> [Your instructions]
Range to reproduce from the entries below: the line with "[00:00:00.17]", the line with "[00:00:01.00]", and every line in between. Give them exactly and give nothing else.

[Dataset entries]
————————
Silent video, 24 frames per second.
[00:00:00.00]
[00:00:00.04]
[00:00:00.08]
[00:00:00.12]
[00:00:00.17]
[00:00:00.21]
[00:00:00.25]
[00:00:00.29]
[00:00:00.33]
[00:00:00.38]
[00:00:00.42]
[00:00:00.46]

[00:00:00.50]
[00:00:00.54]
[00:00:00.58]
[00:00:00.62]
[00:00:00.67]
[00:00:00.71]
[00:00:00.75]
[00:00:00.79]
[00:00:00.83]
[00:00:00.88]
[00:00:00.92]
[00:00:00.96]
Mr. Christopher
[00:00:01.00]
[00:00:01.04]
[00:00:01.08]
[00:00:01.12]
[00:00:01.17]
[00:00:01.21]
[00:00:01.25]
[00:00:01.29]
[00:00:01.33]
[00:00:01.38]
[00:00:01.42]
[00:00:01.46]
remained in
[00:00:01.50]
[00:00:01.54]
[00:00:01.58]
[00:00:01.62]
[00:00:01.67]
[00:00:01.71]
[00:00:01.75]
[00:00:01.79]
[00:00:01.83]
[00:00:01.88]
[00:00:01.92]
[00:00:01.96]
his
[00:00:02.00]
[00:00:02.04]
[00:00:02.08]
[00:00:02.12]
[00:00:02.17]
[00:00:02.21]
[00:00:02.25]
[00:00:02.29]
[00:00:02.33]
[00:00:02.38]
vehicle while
————————
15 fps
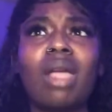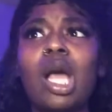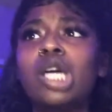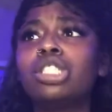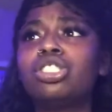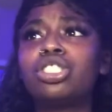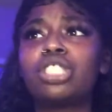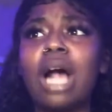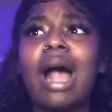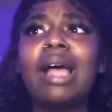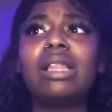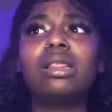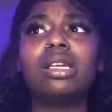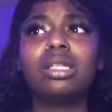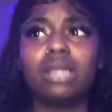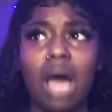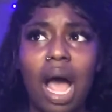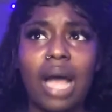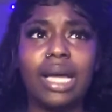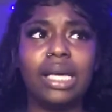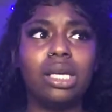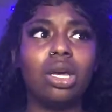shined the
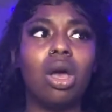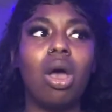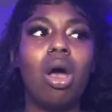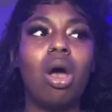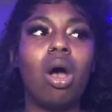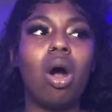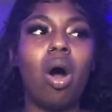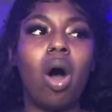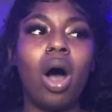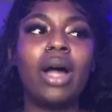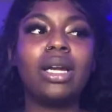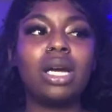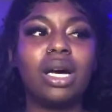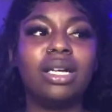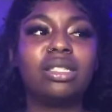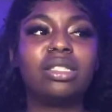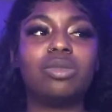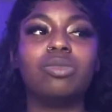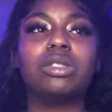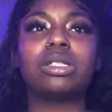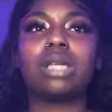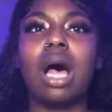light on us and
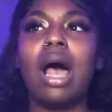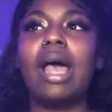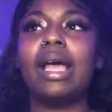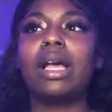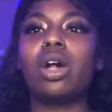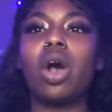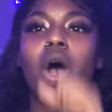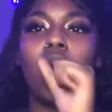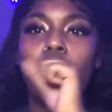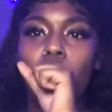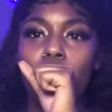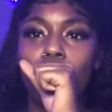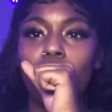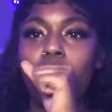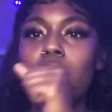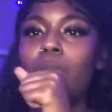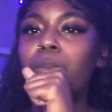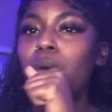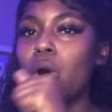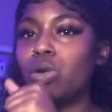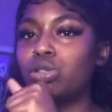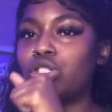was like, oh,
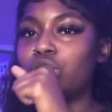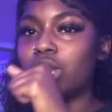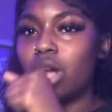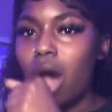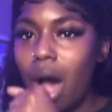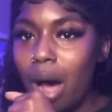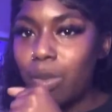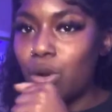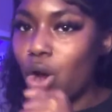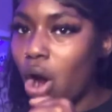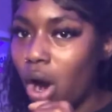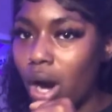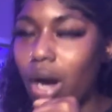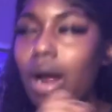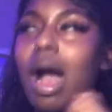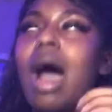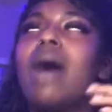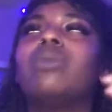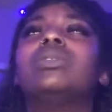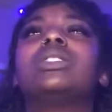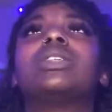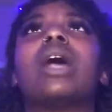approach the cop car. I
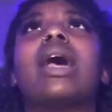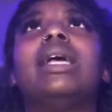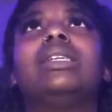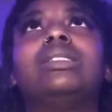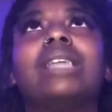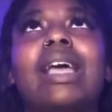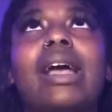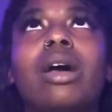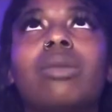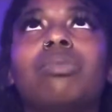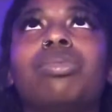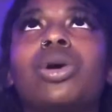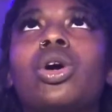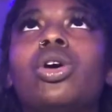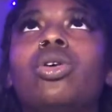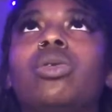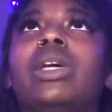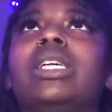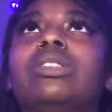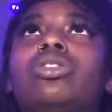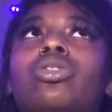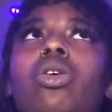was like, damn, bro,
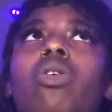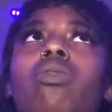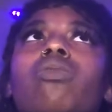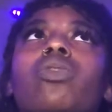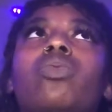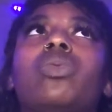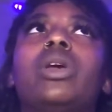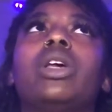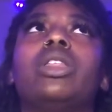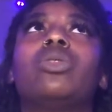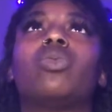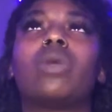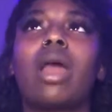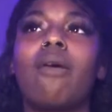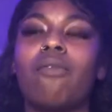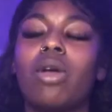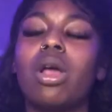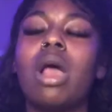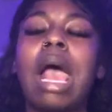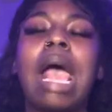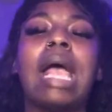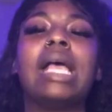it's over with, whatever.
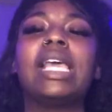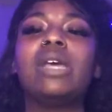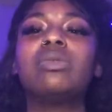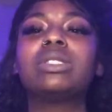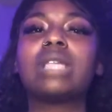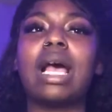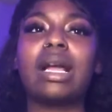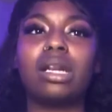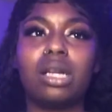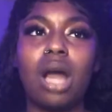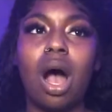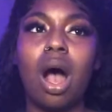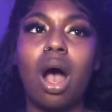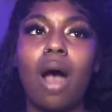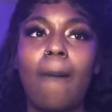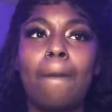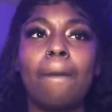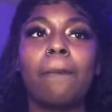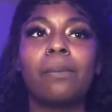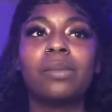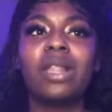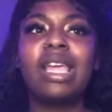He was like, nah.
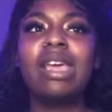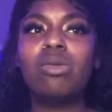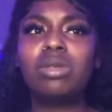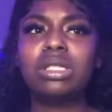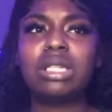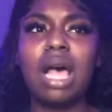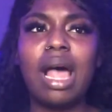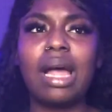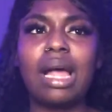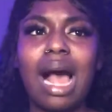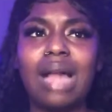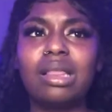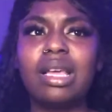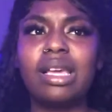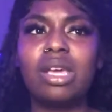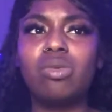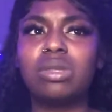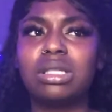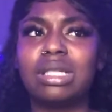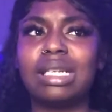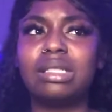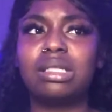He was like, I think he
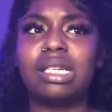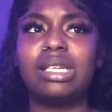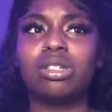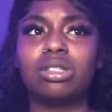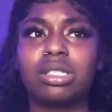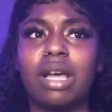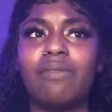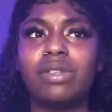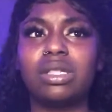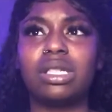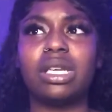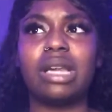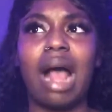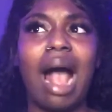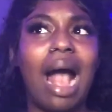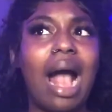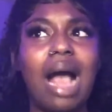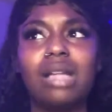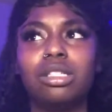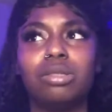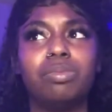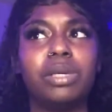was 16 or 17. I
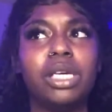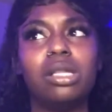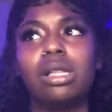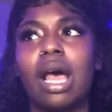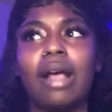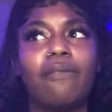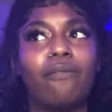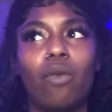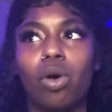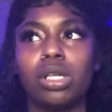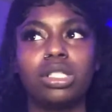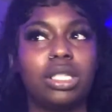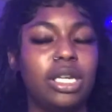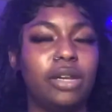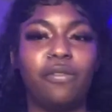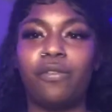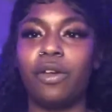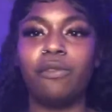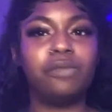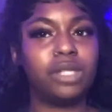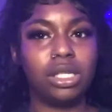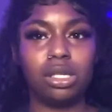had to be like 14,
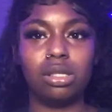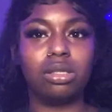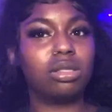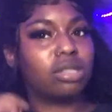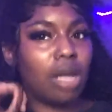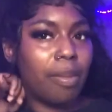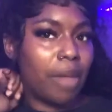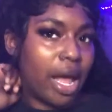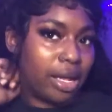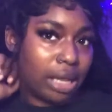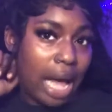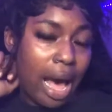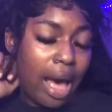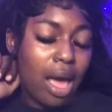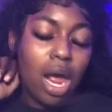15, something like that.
————————
> [Solution to the problem]
[00:00:00.17]
[00:00:00.21]
[00:00:00.25]
[00:00:00.29]
[00:00:00.33]
[00:00:00.38]
[00:00:00.42]
[00:00:00.46]

[00:00:00.50]
[00:00:00.54]
[00:00:00.58]
[00:00:00.62]
[00:00:00.67]
[00:00:00.71]
[00:00:00.75]
[00:00:00.79]
[00:00:00.83]
[00:00:00.88]
[00:00:00.92]
[00:00:00.96]
Mr. Christopher
[00:00:01.00]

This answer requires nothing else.